Remake is often a pejorative term, one implying a lack of imagination, not to mention shameless cash grabs. And there is some truth to that. However, the idea they have to be failures ignores the long list of remakes that have remained popular over the years. True Lies (1994) is a remake of the 1991 French comedy La Totale!, continuing James Cameron’s gift for borrowing the best elements from other sources. Every time Hollywood gets a fresh crop of female performers one of three Jane Austen novels suddenly needs a new adaptation — Emma, Sense and Sensibility, or Pride and Prejudice.
Audiences don’t hate remakes. They hate bad ones. And the thing is, that as times change reenvisioning a film may actually be necessary. Imagine Gone with the Wind except unlike the original, a remake doesn’t lean into the Lost Cause myth romanticizing the racist Confederacy it dismantles it. Similarly speaking, a new take could go in a completely different direction.
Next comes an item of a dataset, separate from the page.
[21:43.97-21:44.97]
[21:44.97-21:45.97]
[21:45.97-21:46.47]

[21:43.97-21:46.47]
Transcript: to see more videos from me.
Case in point, Little Shop of Horrors (1986) turned a shlock 50s Corman cult classic into a mirthfully macabre musical with dramatically improved effects.
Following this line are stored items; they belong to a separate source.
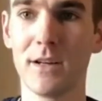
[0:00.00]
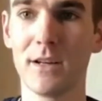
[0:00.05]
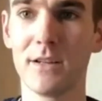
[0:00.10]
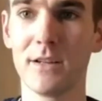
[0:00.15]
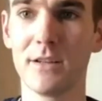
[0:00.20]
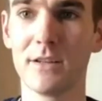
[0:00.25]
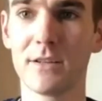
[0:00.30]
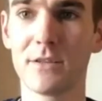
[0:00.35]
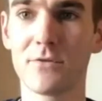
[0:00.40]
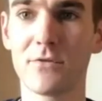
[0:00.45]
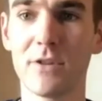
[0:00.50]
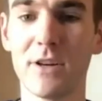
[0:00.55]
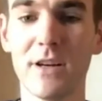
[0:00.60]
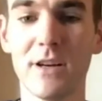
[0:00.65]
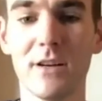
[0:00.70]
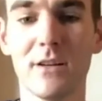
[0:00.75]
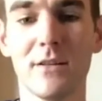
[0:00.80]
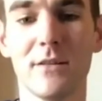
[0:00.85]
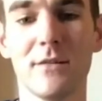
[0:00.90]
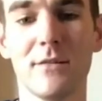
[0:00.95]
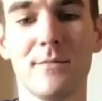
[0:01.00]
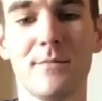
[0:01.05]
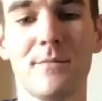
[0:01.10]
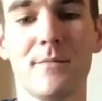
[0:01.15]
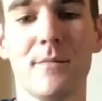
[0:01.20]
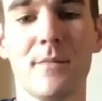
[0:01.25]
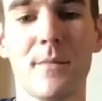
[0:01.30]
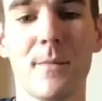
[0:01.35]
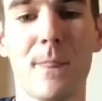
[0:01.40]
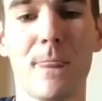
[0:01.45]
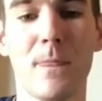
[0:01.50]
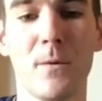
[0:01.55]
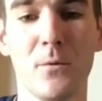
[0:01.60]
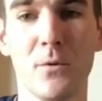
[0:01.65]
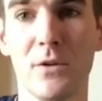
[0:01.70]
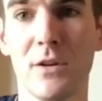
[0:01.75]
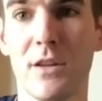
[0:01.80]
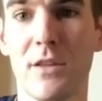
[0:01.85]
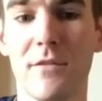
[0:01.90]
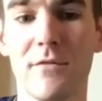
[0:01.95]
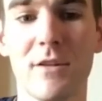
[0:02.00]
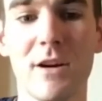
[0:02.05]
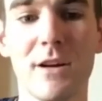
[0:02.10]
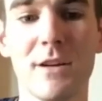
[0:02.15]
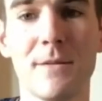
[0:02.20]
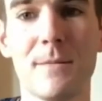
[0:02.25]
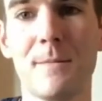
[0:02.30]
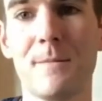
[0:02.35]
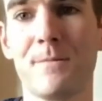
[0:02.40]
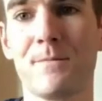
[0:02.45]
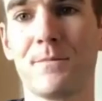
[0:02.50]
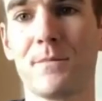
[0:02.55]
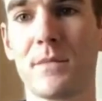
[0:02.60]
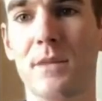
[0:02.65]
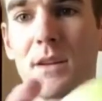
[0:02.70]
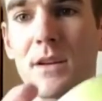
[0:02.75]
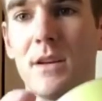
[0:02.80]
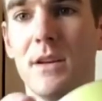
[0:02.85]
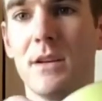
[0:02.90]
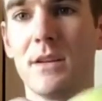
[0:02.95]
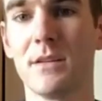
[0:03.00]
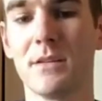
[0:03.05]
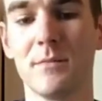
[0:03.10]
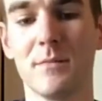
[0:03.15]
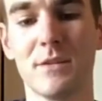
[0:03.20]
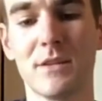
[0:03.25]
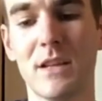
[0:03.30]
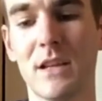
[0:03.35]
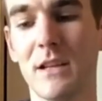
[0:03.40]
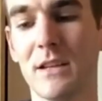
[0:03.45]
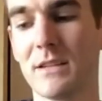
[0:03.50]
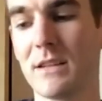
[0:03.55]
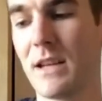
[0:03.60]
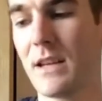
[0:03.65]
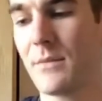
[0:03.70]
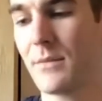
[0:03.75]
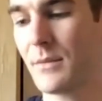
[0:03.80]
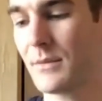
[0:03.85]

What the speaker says: your string or your thread, some sellotape.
Remakes allow filmmakers to recontextualize, refine flawed films, and connect them to modern audiences, who may then look to the past and enjoy the earlier version as well. Spike Lee’s Highest 2 Lowest (2025) is a fine film, but it doesn’t erase Kurosawa’s High and Low. In fact, it puts the two in conversation with one another, especially given their differences. The same way The Magnificent Seven (1960) communicates with its inspiration Seven Samurai (1954).
The flaw in Stallone’s Get Carter was trying to recapture the essence of a film instead of making his own picture. Such remakes are doomed from the start. They can only be a hollow echo chasing a classic.